Despite decades of molecular study, many of the earliest events in the development of human cancers remain unexplored. For example, nearly a third of human tumors undergo whole genome duplication [WGD] that can increase cancer cell fitness, but it is not known how or when these tetraploid cancers arise. This is because cancer onset, or oncogenesis, is unpredictable and may occur in just one or a few cells in an otherwise healthy tissue. In the Regot lab, we use live imaging of biosensors to dissect the signaling events that underlie these rare events. This approach allowed me to observe the effects of cancer mutations on cell signaling and the cell cycle. I found that oncogenic WGD results from inappropriate inactivation of cell cycle machinery and mitosis skipping. These skipped cells are primed for reentry into the cell cycle, despite having double the normal DNA content. I found that the same common mutations are associated with WGD in human lung adenocarcinomas and demonstrated that these oncogenes can cause WGD in primary human airway cells. These findings revealed the mechanism and timing of a key event in oncogenesis, whole genome duplication, which is a turning point in the development of aggressive cancers.

During development, the brain generates activity spontaneously, without any stimulus from the outside world. This activity trains the brain to be ready for sensory input and is important for the maturation of brain circuits. My research in the Bergles lab has uncovered the involvement of astrocytes, a glial cell type in the brain, which were often thought to be merely supporting cells. Using advanced imaging and molecular techniques, I have found that astrocytes and neurons coordinate spontaneous activity during early development of the auditory system, and that this activity likely mediates the maturation of both cell types. These results position astrocytes as potential therapeutic targets for disorders that involve the maturation of brain circuits, such as autism spectrum disorders and schizophrenia.

DNA fluorescence in situ hybridization [DNA FISH] allows for visualization of specific DNA sequences inside the cells, so it is a powerful tool for studying chromatin conformations and protein-genomic DNA interactions. Conventional DNA FISH requires global genome denaturation by high temperature, which is very harsh and may disrupt some heat-labile structures. To overcome this limitation, I developed a physiological-temperature DNA FISH method called genome oligopaint via local denaturation FISH [GOLD FISH]. GOLD FISH uses an enzymatic approach to locally denature genomic DNA, avoiding the harsh treatment in conventional DNA FISH. GOLD FISH can efficiently label both repetitive and nonrepetitive DNA sequences in cultured cells and tissue sections, allowing for studying chromatin conformational changes and cancer-relative copy number variations. In addition, GOLD FISH has single-nucleotide sensitivity, which can detect pathological point mutations and base-editing events in pathological samples. Taken together, the method I developed in the Dr. Taekjip Ha’s lab can facilitate both basic research and clinical diagnosis.

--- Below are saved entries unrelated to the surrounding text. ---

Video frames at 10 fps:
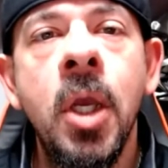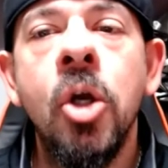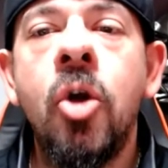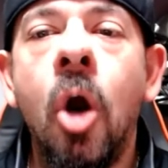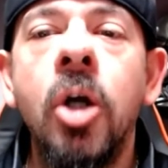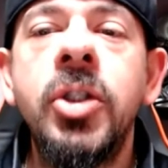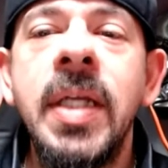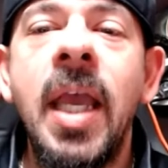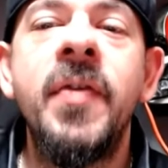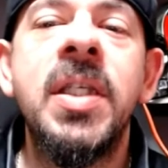Carlton
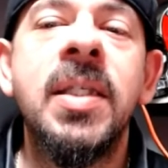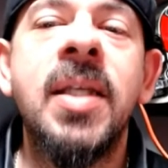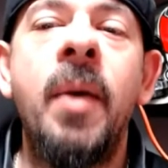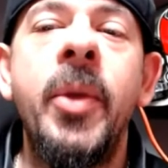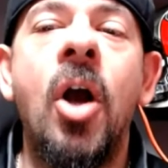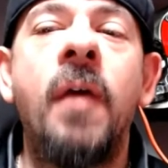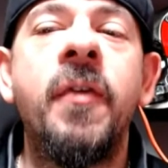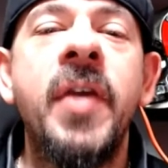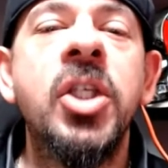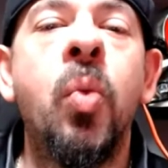Davis is coming off of
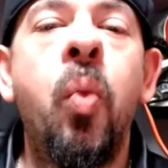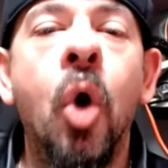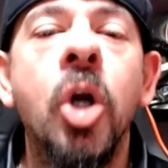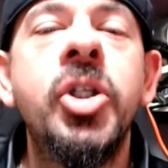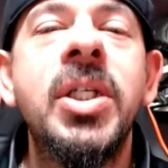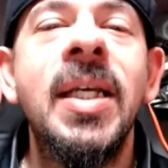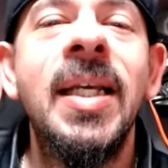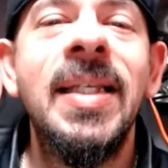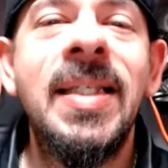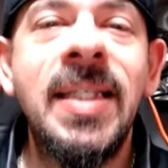his worst
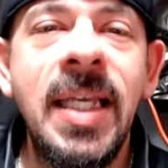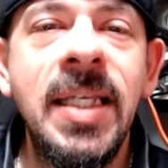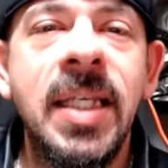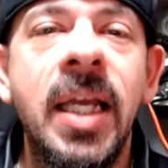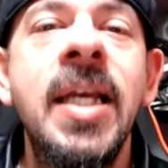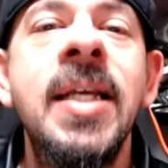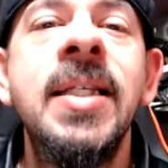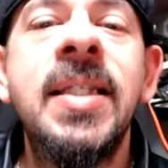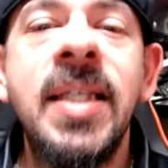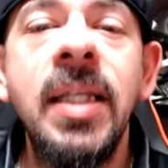season
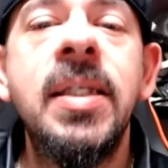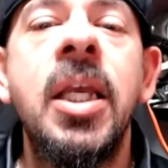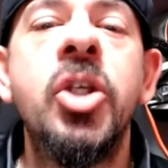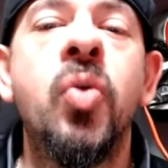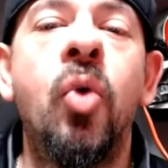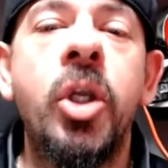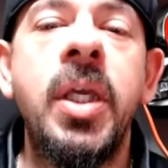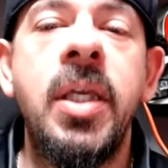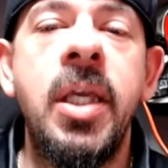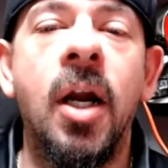since his rookie
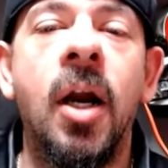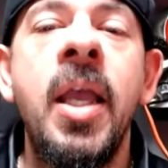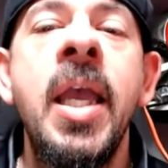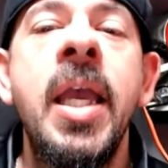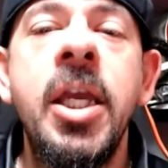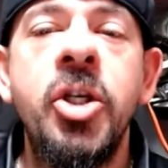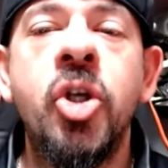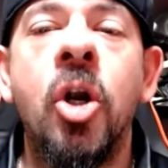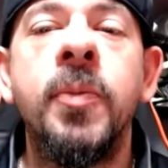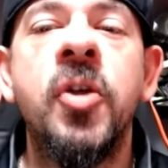year in
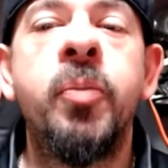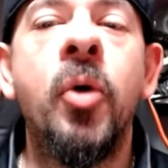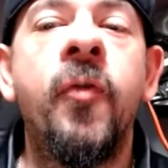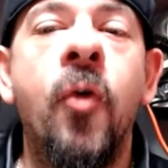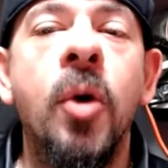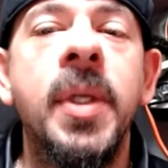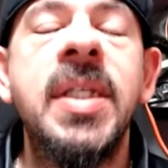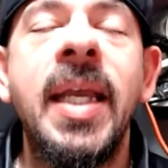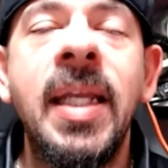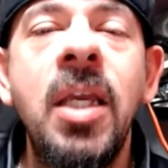terms of performance,
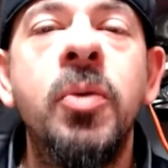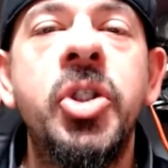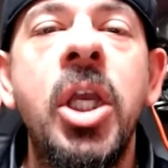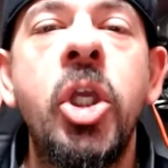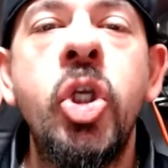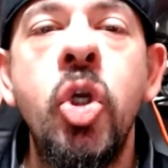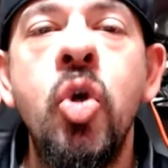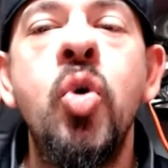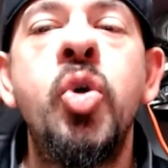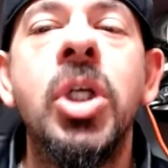and he was a
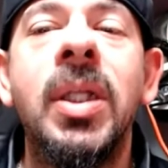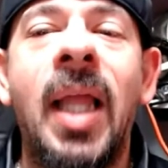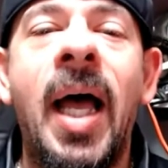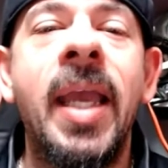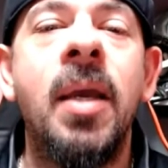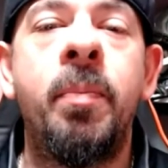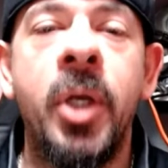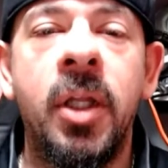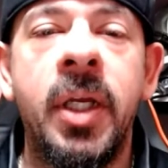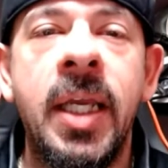huge
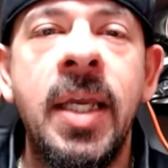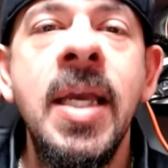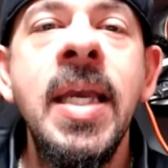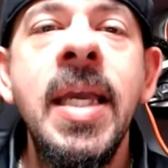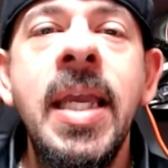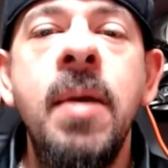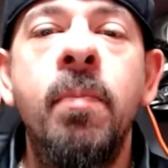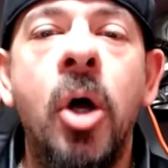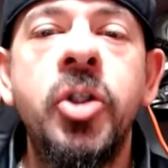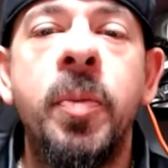liability in
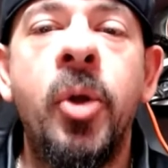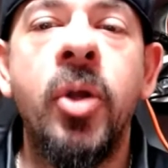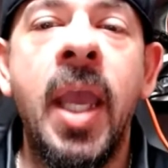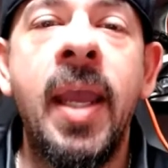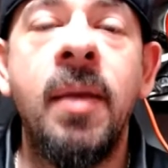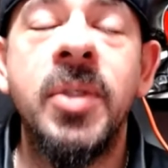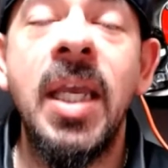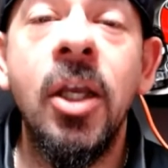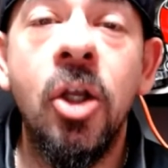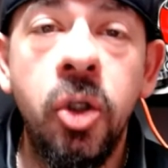multiple games,
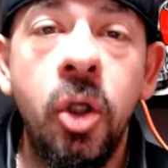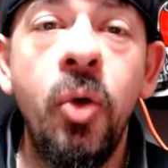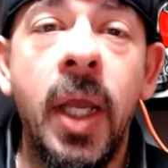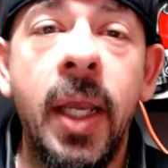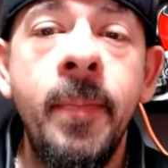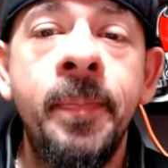including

Uniquely among mammalian organs, skin is capable of dramatic size change in adults, making it ideal for studying size control mechanisms and regenerative medicine. The remarkable capacity of adult skin to grow under constant stretch is utilized clinically for reconstructive purposes in a process named tissue expansion, yet the mechanisms are unclear. In an established tissue expansion model in mice, we found that stretch preferentially activates Lgr6+ skin stem cells for skin growth through YAP. By using microarray and single-cell RNA sequencing, we uncovered additional changes in mechanosensitive and metabolic pathways underlying growth control in the skin. This collaborative study between the laboratories of Luis Garza and Sashank Reddy sought to understand the cellular and molecular mechanisms underlying stretch-induced skin regeneration. Our discoveries provide insight into designing future therapies to enhance skin growth for conditions of excess or inadequate skin. Furthermore, the findings here establish a platform for understanding the size dynamics of organs in adult mammals.